Radcliffe is eager to get back into the rehearsal room and looks forward to getting to know New York City. As he once again explores his character's private passion, he'll continue to explore an obsession of his own: writing poetry in the classical tradition. "Poetry's this wonderful, sort of secret thing you've got going that you don't tell anybody about," he says. "Unless, of course, it's published, or you talk to a journalist about it. Acting has confines; poetry has none."
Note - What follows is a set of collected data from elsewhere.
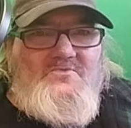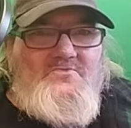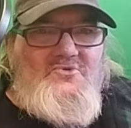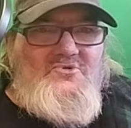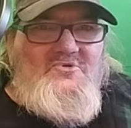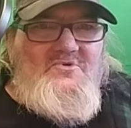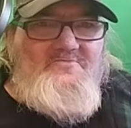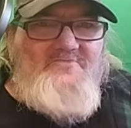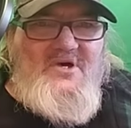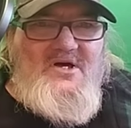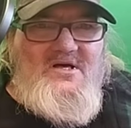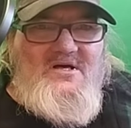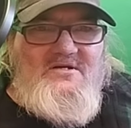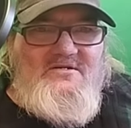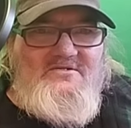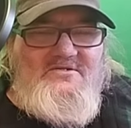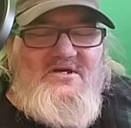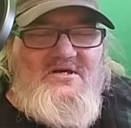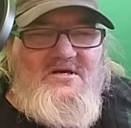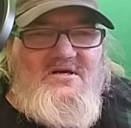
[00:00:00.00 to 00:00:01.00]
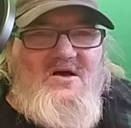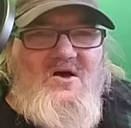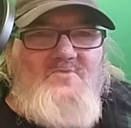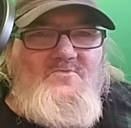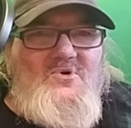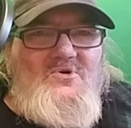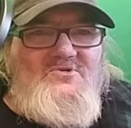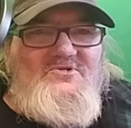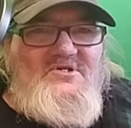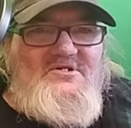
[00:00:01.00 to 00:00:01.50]
We're about uh,
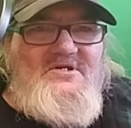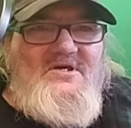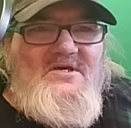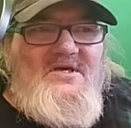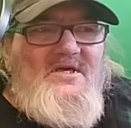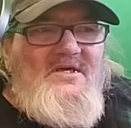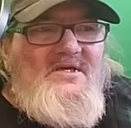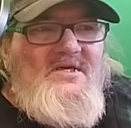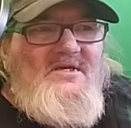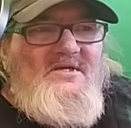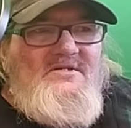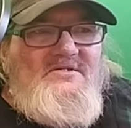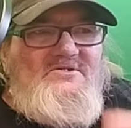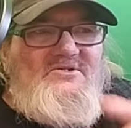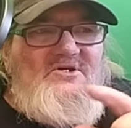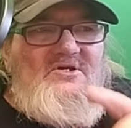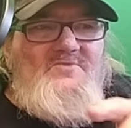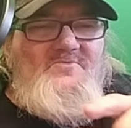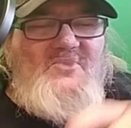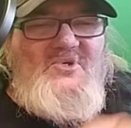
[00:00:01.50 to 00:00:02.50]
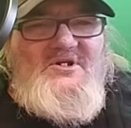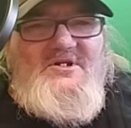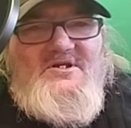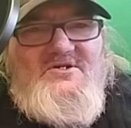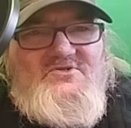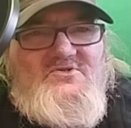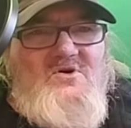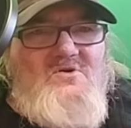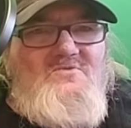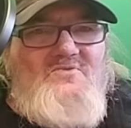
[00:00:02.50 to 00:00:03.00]
almost 10
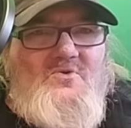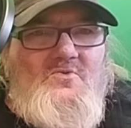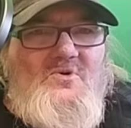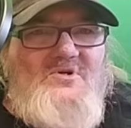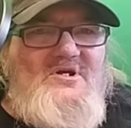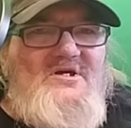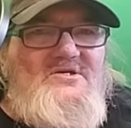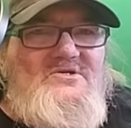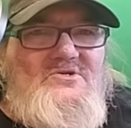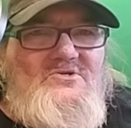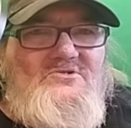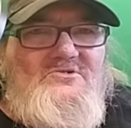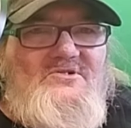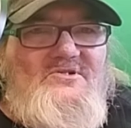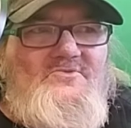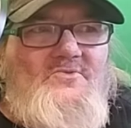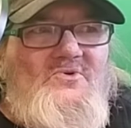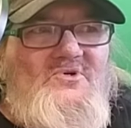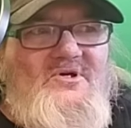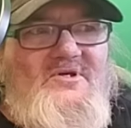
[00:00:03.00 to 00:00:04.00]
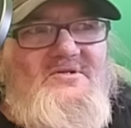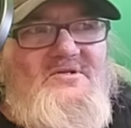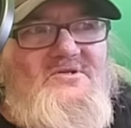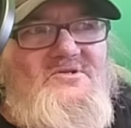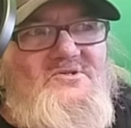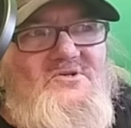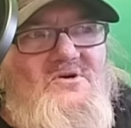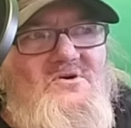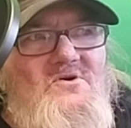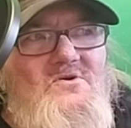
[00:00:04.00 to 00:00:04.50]
minutes over what I usually run.
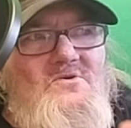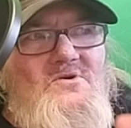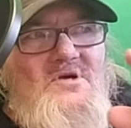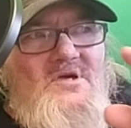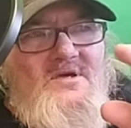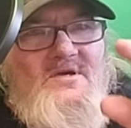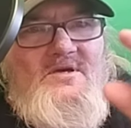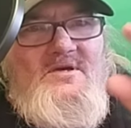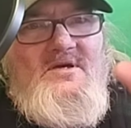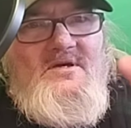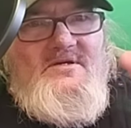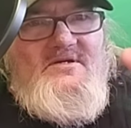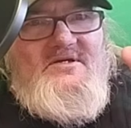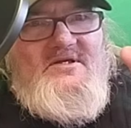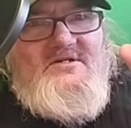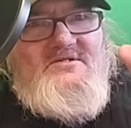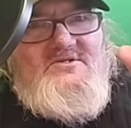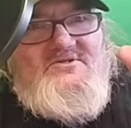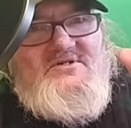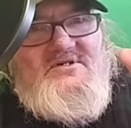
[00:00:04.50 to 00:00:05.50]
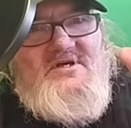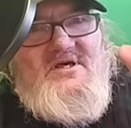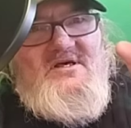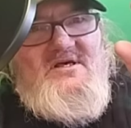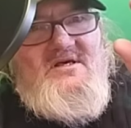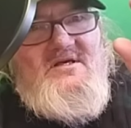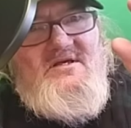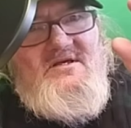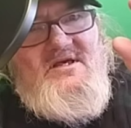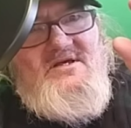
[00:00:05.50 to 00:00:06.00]
So it's,
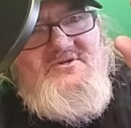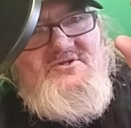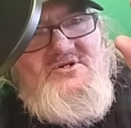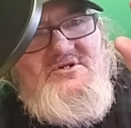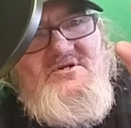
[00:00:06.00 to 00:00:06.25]
uh, as you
Despite his ardor, it seems unlikely that Radcliffe will disappear into a garret anytime soon. "I sense a burning desire in him to continue with the theater, to explore what's going on inside him," Griffiths says. "He's got all sorts of hidden depths. He's terribly mature without being remotely boring, and he's extremely complex without being screwed up. All in all, I think he's in for an enviably interesting life." Griffiths pauses, then adds in his plummiest, most theatrical voice, "The little bastard."